A five-year plan to build and preserve 20,000 housing units throughout the city of Los Angeles at a cost of $5 billion was unveiled last week by Mayor Antonio Villaraigosa.
Housing officials say the plan represents the first time that the five city departments responsible for housing — Community Redevelopment, Planning, Homeless Services Authority, Housing and the Housing Authority — have come together to create a master plan for the city.
“The focus of this plan is to create more housing choices within every community of Los Angeles,” said Helmi Hisserich, deputy mayor for Housing and Economic Development Policy.
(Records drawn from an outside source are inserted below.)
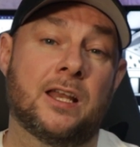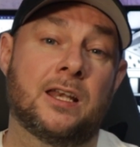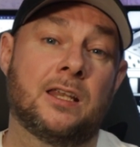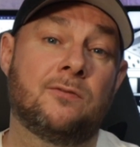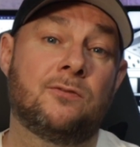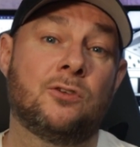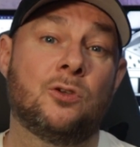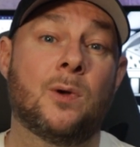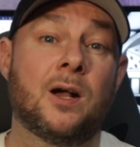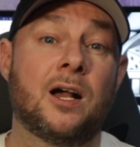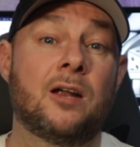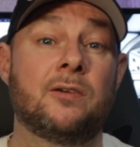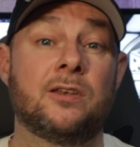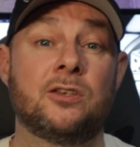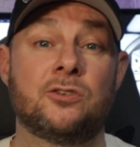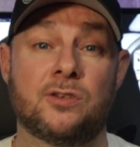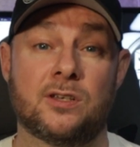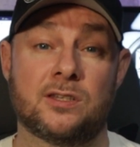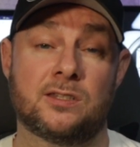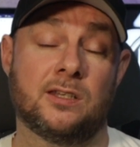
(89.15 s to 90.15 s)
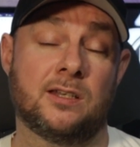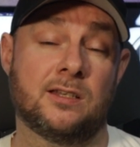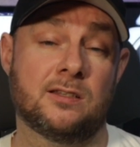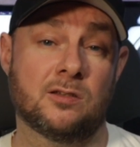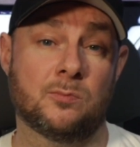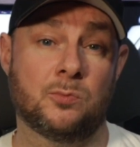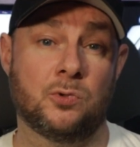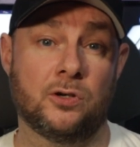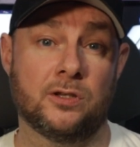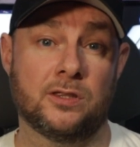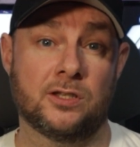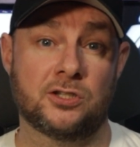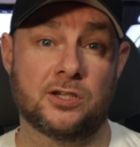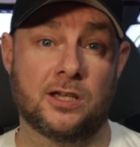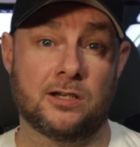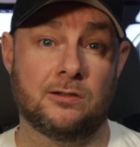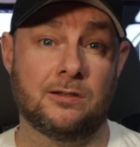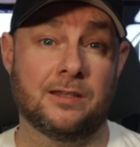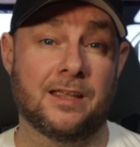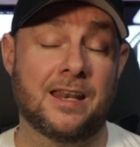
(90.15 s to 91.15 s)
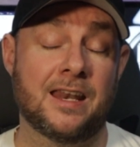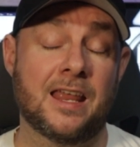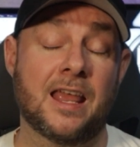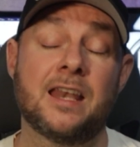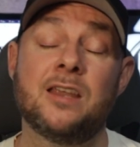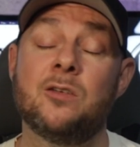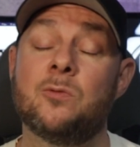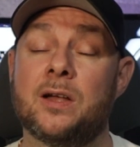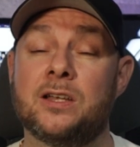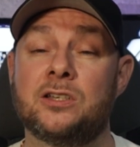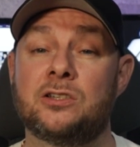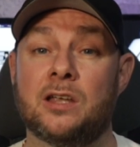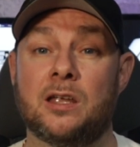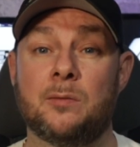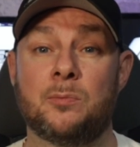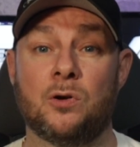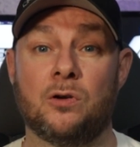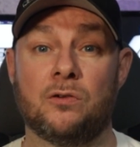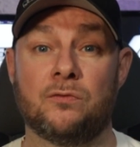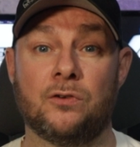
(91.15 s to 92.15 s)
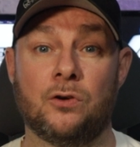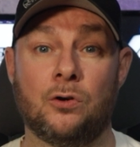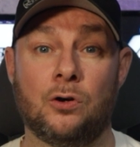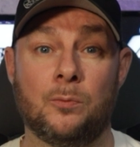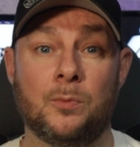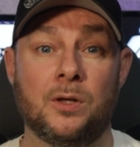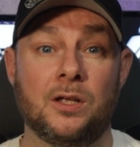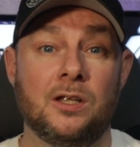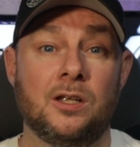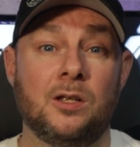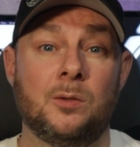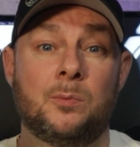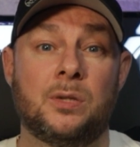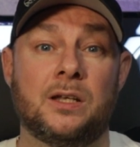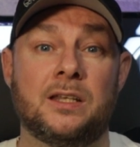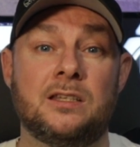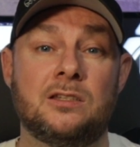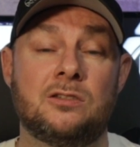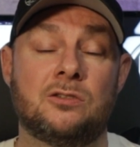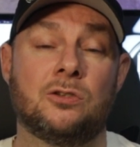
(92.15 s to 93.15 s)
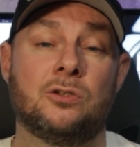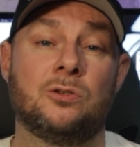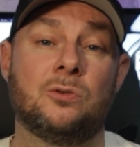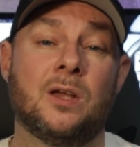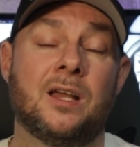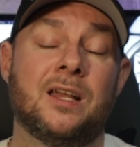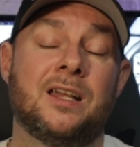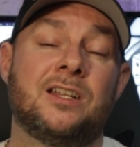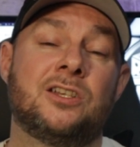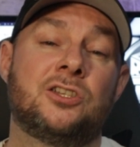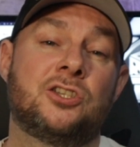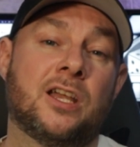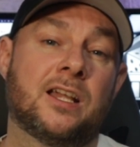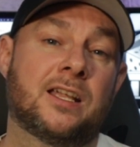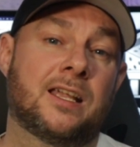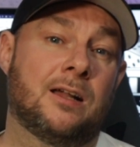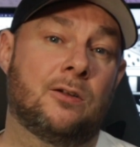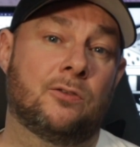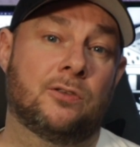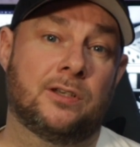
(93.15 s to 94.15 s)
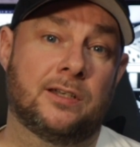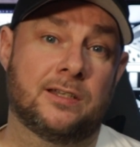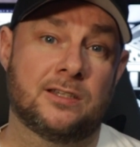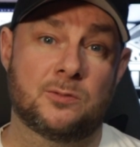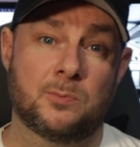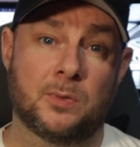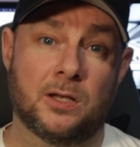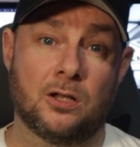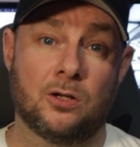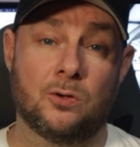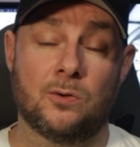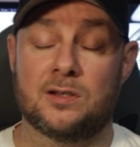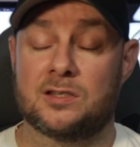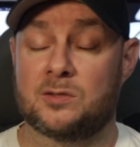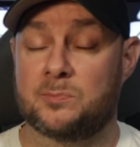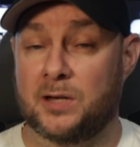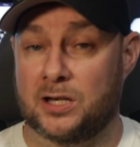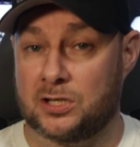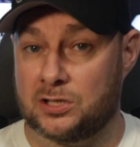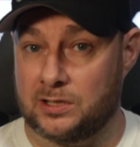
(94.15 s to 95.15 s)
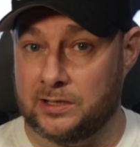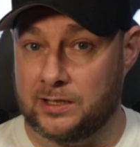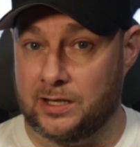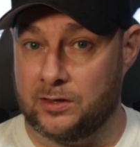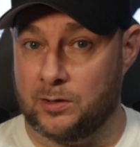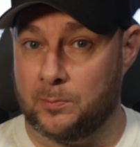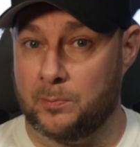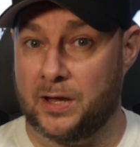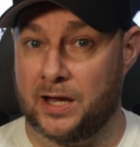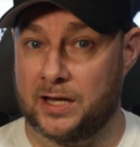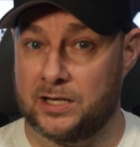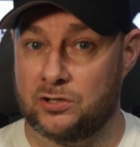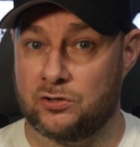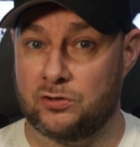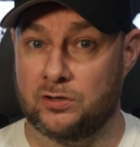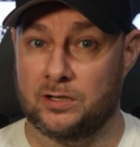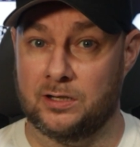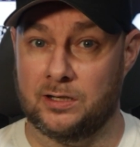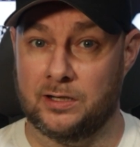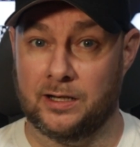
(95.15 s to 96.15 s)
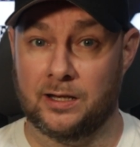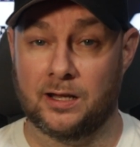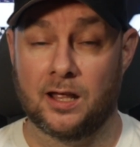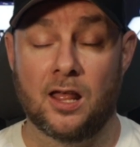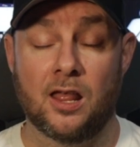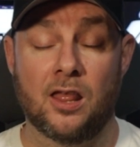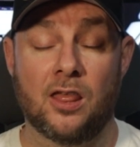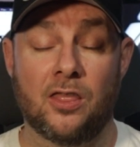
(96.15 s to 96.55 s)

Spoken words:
And if you are interested in supporting the channel in any way, shape or form, please do check out the links below, especially the Patreon link.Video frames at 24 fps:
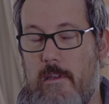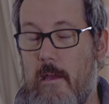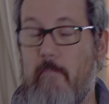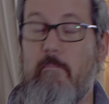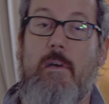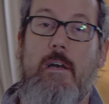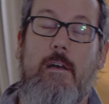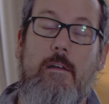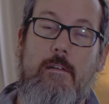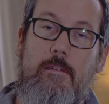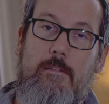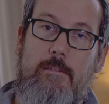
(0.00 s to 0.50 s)

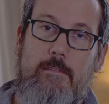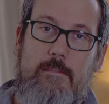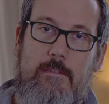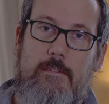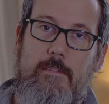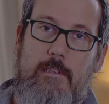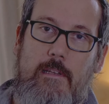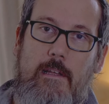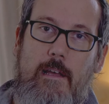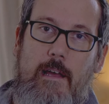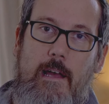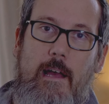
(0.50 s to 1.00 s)
But
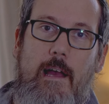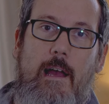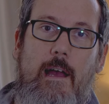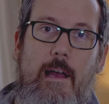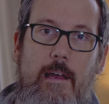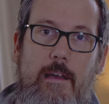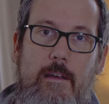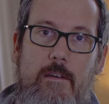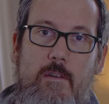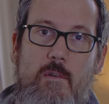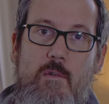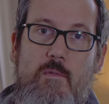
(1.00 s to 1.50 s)

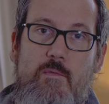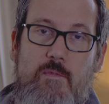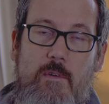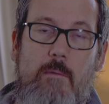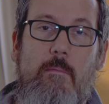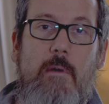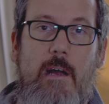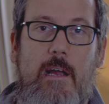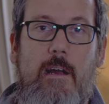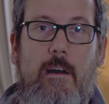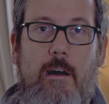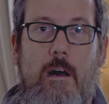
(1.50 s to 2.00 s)
from
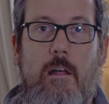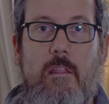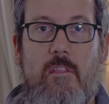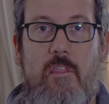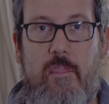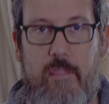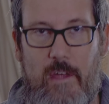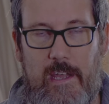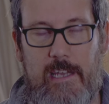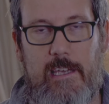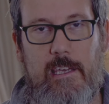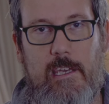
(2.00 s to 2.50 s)
my heart,
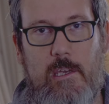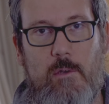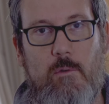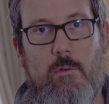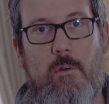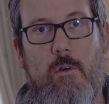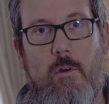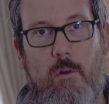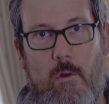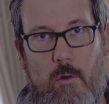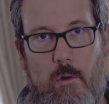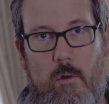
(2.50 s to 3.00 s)
thank you,
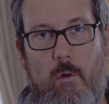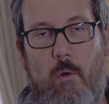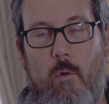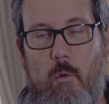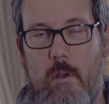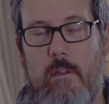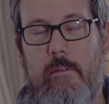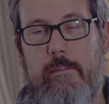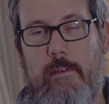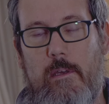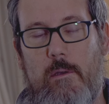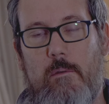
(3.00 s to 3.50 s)

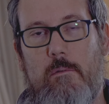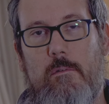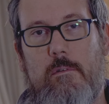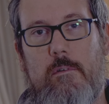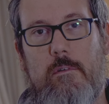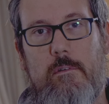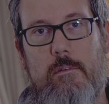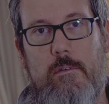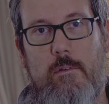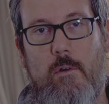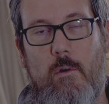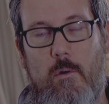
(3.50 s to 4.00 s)
all of you,
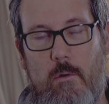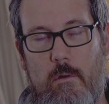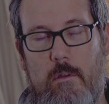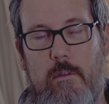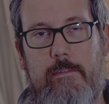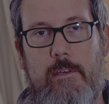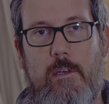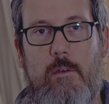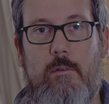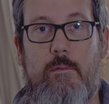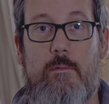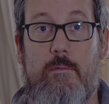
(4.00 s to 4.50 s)
all of
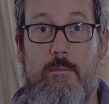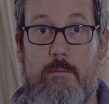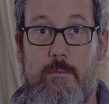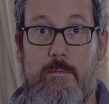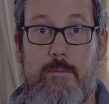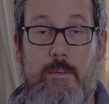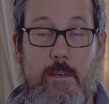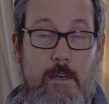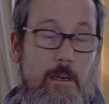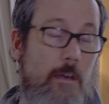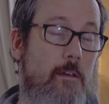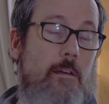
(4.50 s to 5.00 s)
you
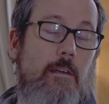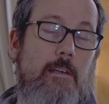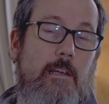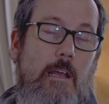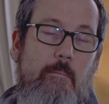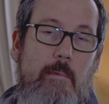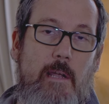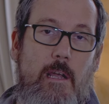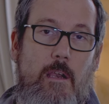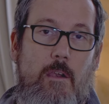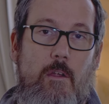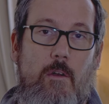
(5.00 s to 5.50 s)
for
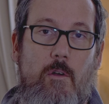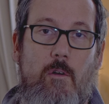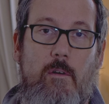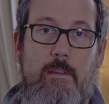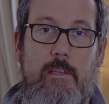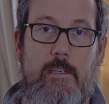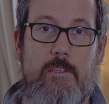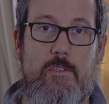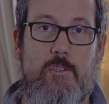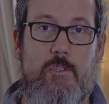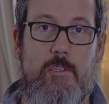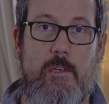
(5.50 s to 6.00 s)
coming along on
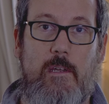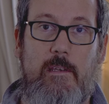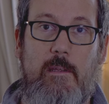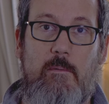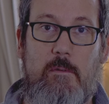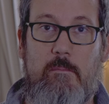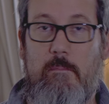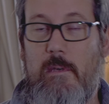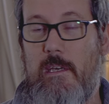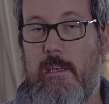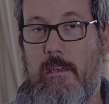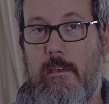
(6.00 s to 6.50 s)
this journey
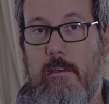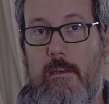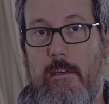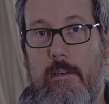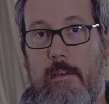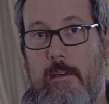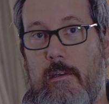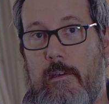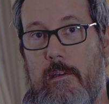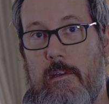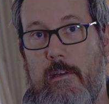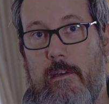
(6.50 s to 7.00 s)
with me.
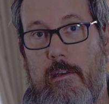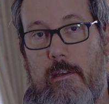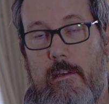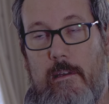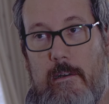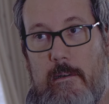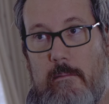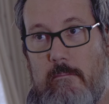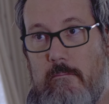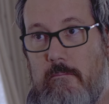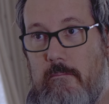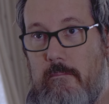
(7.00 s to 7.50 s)

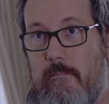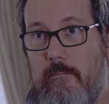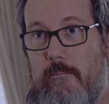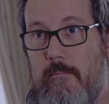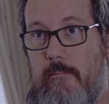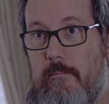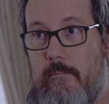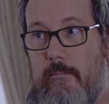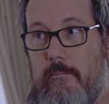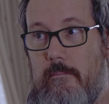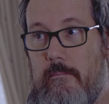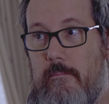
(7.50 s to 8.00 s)
Um,
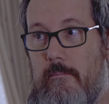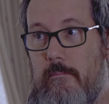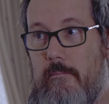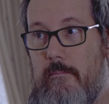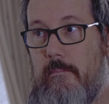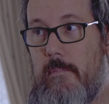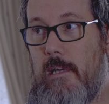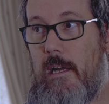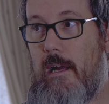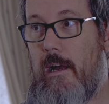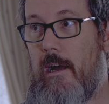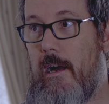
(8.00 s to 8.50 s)

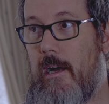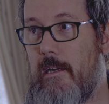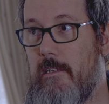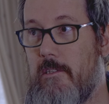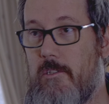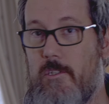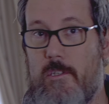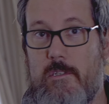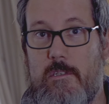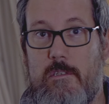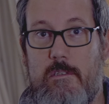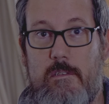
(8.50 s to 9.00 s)
I
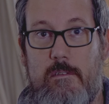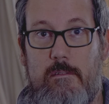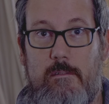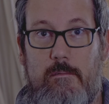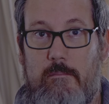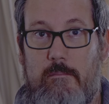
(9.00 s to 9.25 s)
just,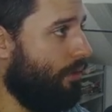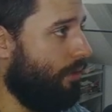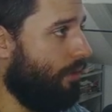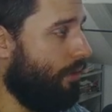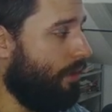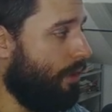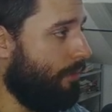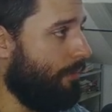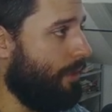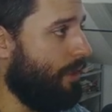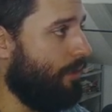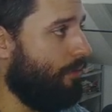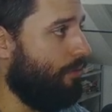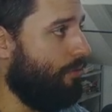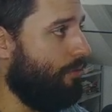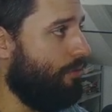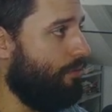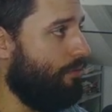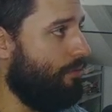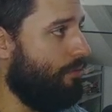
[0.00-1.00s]
coming
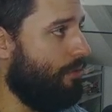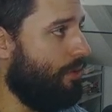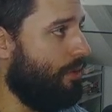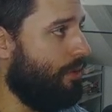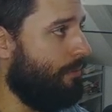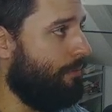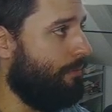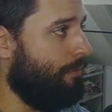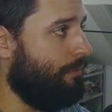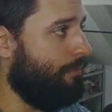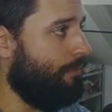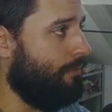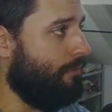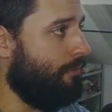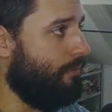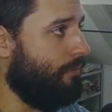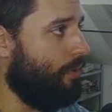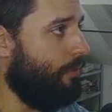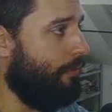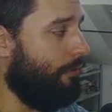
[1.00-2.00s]
to um,
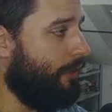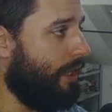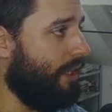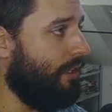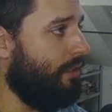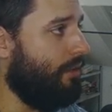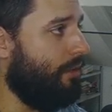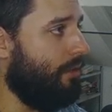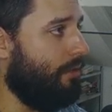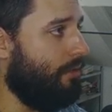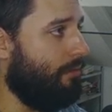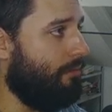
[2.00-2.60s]
the finalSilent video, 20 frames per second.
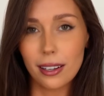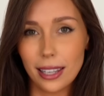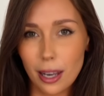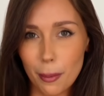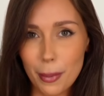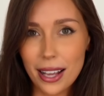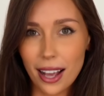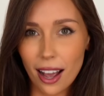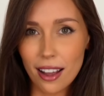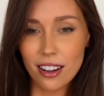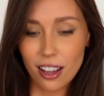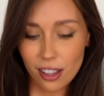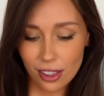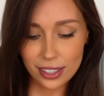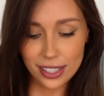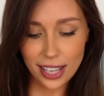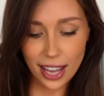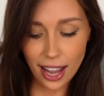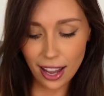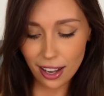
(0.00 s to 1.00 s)
Let me get
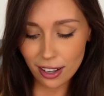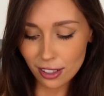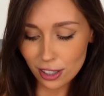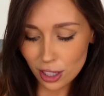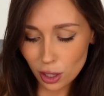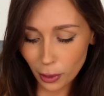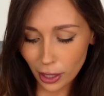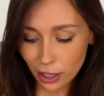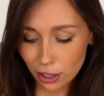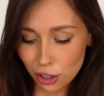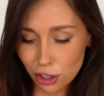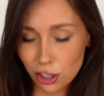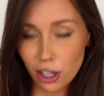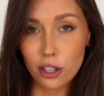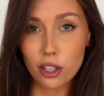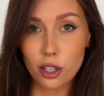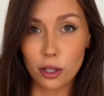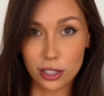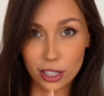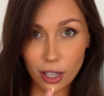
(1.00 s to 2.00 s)
another tin so I can show
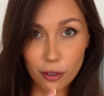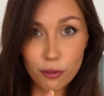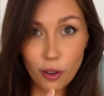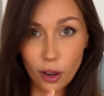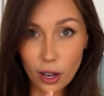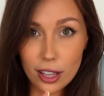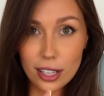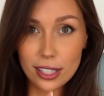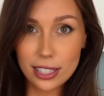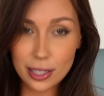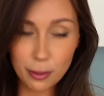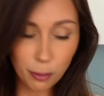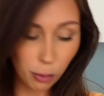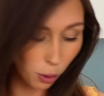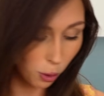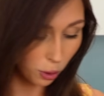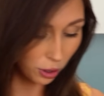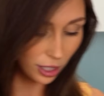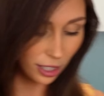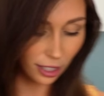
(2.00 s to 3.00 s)
you because I feel like this is
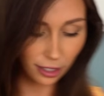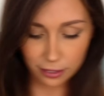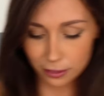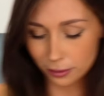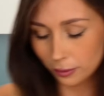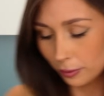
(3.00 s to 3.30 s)
important.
“We want to have a more mixed-income community. There’s a lot of evidence that will tell you that having a mix of incomes in a community is a very good model for a healthy city.”
Of the 20,000 units, 2,200 will be for individuals who are chronically homeless; 8,800 will be reserved for families with an annual income less than $29,000; 3,800 will be for families making between $29,000 and $42,000; 2,600 for families making between $42,000 and $52,000; and 2,600 units for families with an annual income between $52,000 and $90,000.
“This city’s economic success and vitality depend on our ability to plan for a future of sustainability and stability in our housing market,” Villaraigosa said. “This plan lays the building blocks of housing our middle class can afford and takes the first steps toward building housing that works for all Angelenos.”
While new housing has been built throughout Los Angeles, there is an over-concentration on high-end apartments and condominiums, and a severe shortage of housing for low- and moderate-income Angelenos, Hisserich said.
“The focus of the plan is to chart a course for producing housing across the income spectrum,” she said.
The initiative will be financed over five years with $1 billion from existing city resources. The remaining $4 billion will come from low-income housing bonds, tax credit equity, grants and private sector loans.
Enterprise Community Partners, which earlier this year announced a $100 million trust for affordable housing in Los Angeles, has committed $700 million for the initiative.
“Enterprise is pleased to step forward as an early and major partner in this effort to create fit, affordable and sustainable homes for all residents of the city,” said Doris Koo, president and CEO of Enterprise Community Partners.
The plan also proposes a Sustainable Communities Initiative, which is intended to spur development near Metro rail stations and bus routes. Ten transit-oriented district plans are in the works for stations along the Gold Line Eastside Extension and Expo Line, and the city plans to fund another 10.
Over the next five years, the city also plans to replace the Jordan Downs, Nickerson Gardens and Ramona Gardens public housing complexes in South and East Los Angeles.